Repeated spatial cluster sampling splits the data into V groups using partitioning (kmeans)/ hierarchical(hclust) clustering of some variables, typically spatial coordinates.

A resample of the analysis data works as in spatial_cluster_sample but with repeats. The number or resamples is equal to fold * repeats, resample sizes are not equal across folds and repeats.

Usage

repeated_spatial_cluster_sample(
  data = data,
  v = 10,
  repeats = 1,
  coords = c("X", "Y"),
  strata = NULL,
  breaks = 4,
  pool = 0.1,
  spatial = FALSE,
  clust_method = "kmeans",
  dist_clust = NULL,
  ...
)

Arguments

data

data input data set one of sp, sf or data.frame with X and Y as variables

v

number of partitions of the data set or number of clusters

repeats

number of repetitions of partition of data set

coords

(vector) pair of coordinates if data type is aspatial or data.frame

strata

(character) strata variable; default is NULL, as it does not yield good results with stratification based on class/strata

breaks

(integer) A single number giving the number of bins desired to stratify a numeric stratification variable

pool

(numeric) A proportion of data used to determine if a particular group is too small and should be pooled into another group. Default is 0.1 vfold_cv

spatial

(logical) if data set is spatial (when sf or sp) or aspatial (data.frame)

clust_method

one of partitioning (default = kmeans) or one of hierarchical methods(hclust)

dist_clust

the agglomeration method to be used. This should be one of “ward.D”, “ward.D2”, “single”, “complete”, “average” (= UPGMA), “mcquitty” (= WPGMA), “median” (= WPGMC) or “centroid” (= UPGMC). The dist_clust in the function is method in stats::hclust

...

currently not used

Value

A tibble with classes spatial_cv, rset, tbl_df, tbl, and data.frame. The results include a column for the data split objects and one or more identification variables. For a single repeat, there will be one column called id that has a character string with the fold identifier. For repeats, id is the repeat number and an additional column called id2 that contains the fold information (within repeat).

Details

The variables in the coords argument, if input data is data.frame or extracted from sp, or sf data are used for clustering of the data into disjointed sets. These clusters are used as the folds for cross-validation. Depending on how the data are distributed spatially. The function is similar to repeated cross validation or v-fold cross validation vfold_cv but for spatial data with clustering.

References

A. Brenning, "Spatial cross-validation and bootstrap for the assessment of prediction rules in remote sensing: The R package sperrorest," 2012 IEEE International Geoscience and Remote Sensing Symposium, Munich, 2012, pp. 5372-5375, doi: 10.1109/IGARSS.2012.6352393.
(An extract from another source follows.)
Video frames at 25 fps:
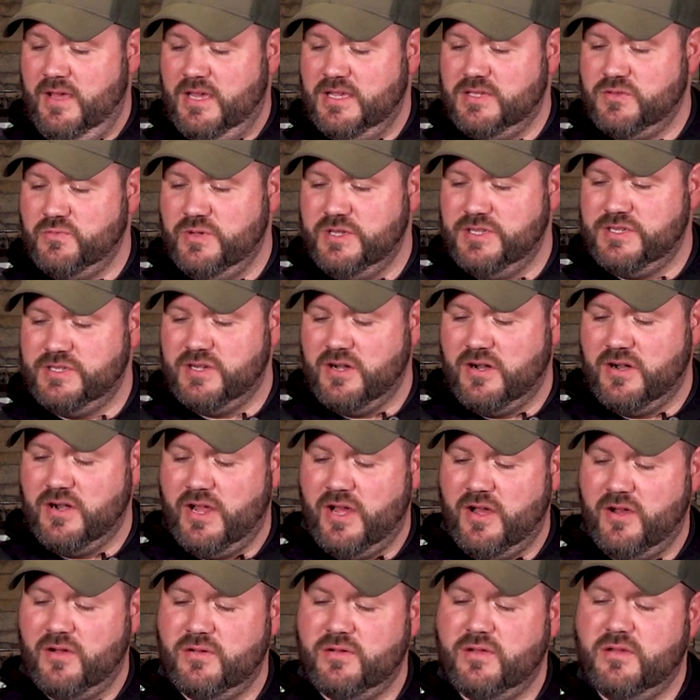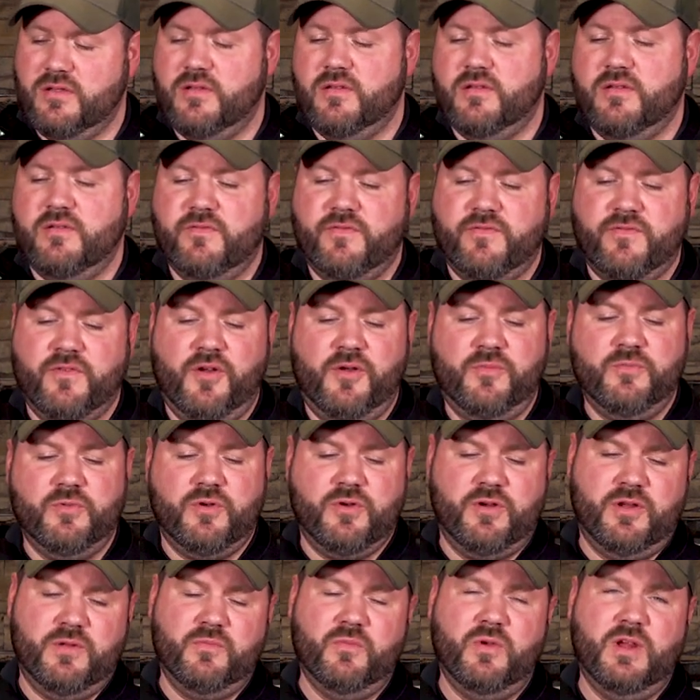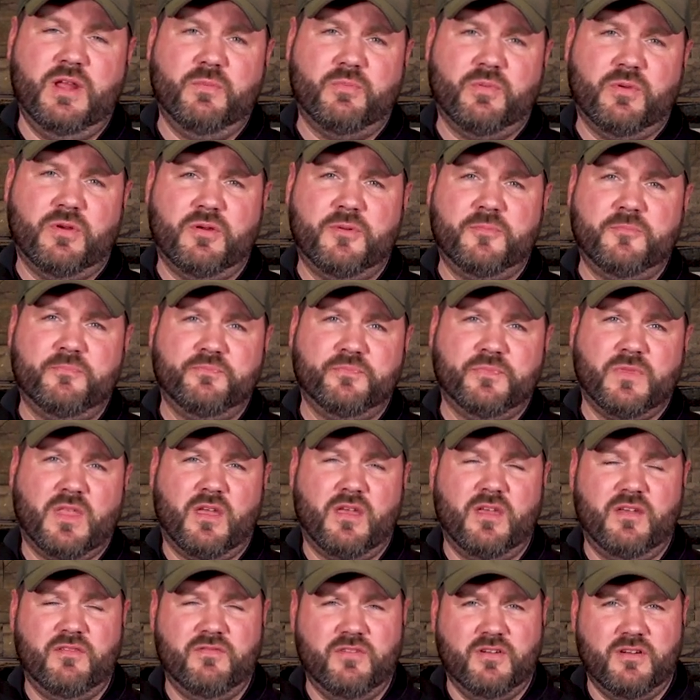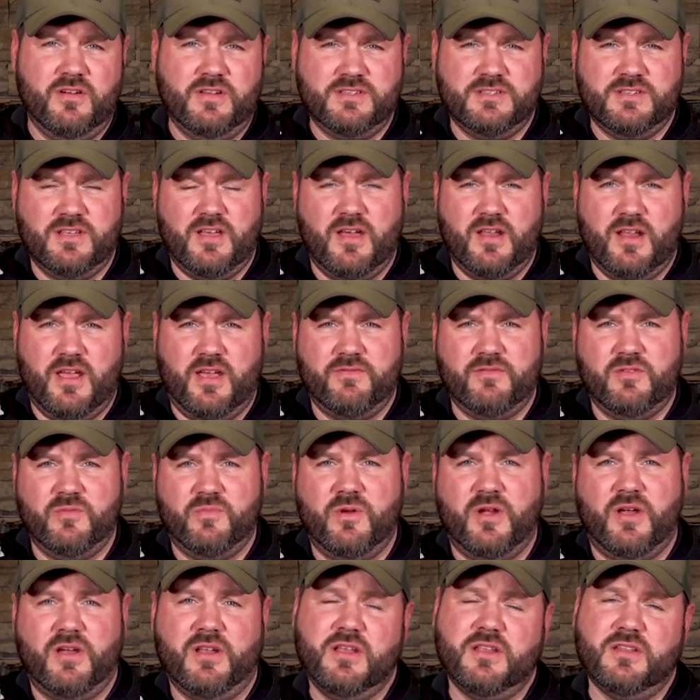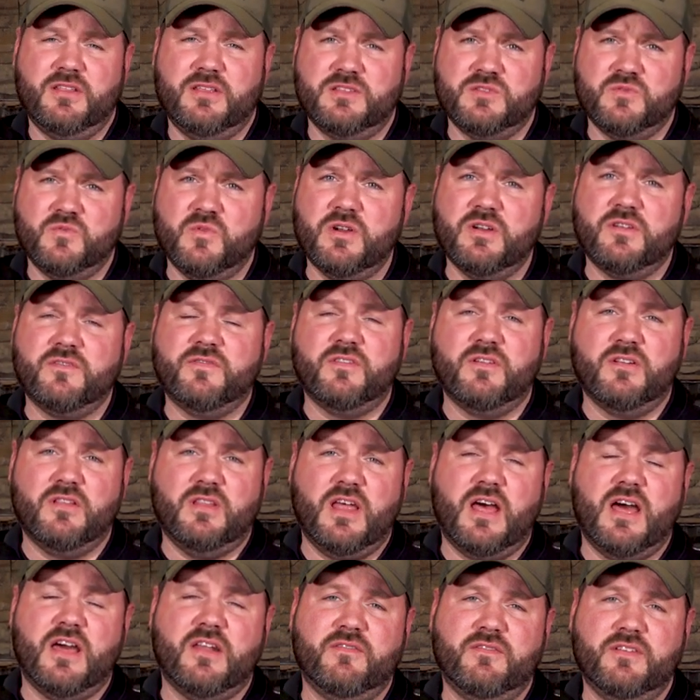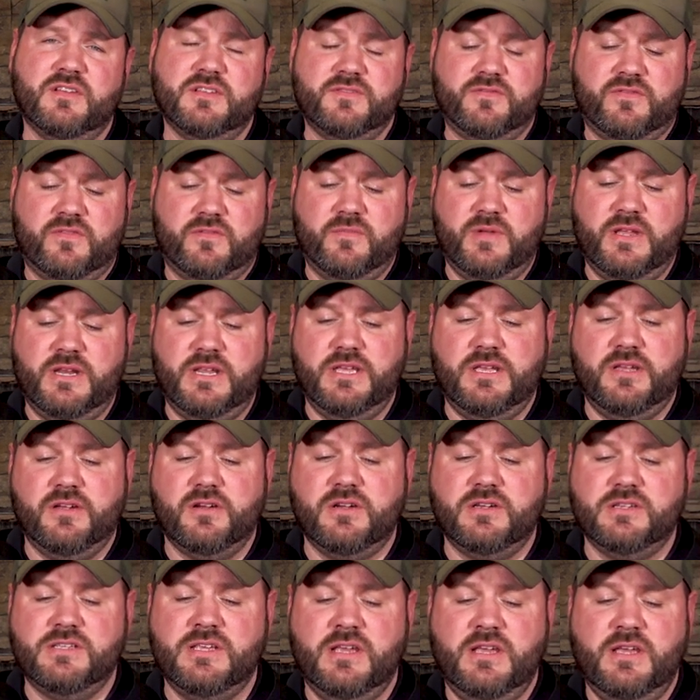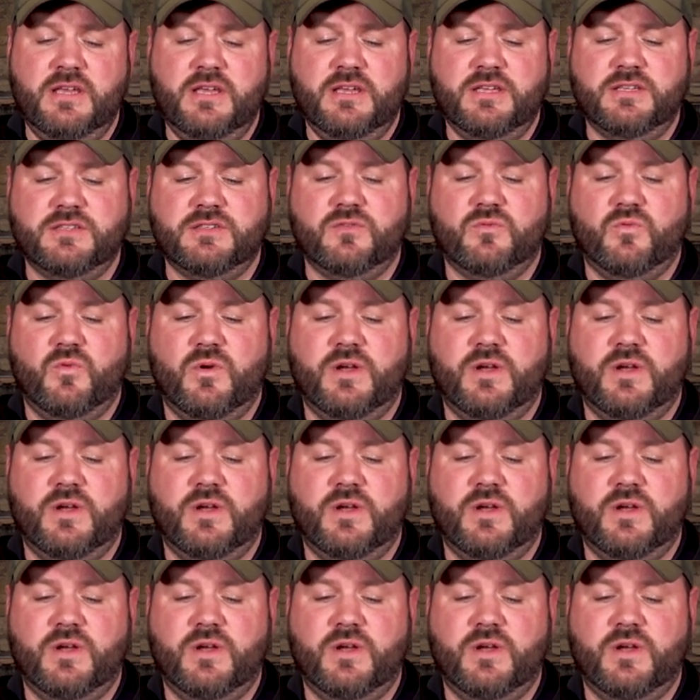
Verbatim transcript: As we start out from Grim Reaper, a very sought after broadhead that's worked for a lot of us for many years is the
Julia Silge (2021). spatialsample: Spatial Resampling Infrastructure. https://github.com/tidymodels/spatialsample, https://spatialsample.tidymodels.org.

Julia Silge, Fanny Chow, Max Kuhn and Hadley Wickham (2021). rsample: General Resampling Infrastructure. R package version 0.1.1. https://CRAN.R-project.org/package=rsample

Examples

if (FALSE) {
data("landcover")

rscv<- repeated_spatial_cluster_sample(data = landcover,coords = NULL, v = 10,
      repeats = 5, spatial = TRUE, clust_method = "kmeans",
      dist_clust = NULL, breaks = 4, pool = 0.1)

rscv
}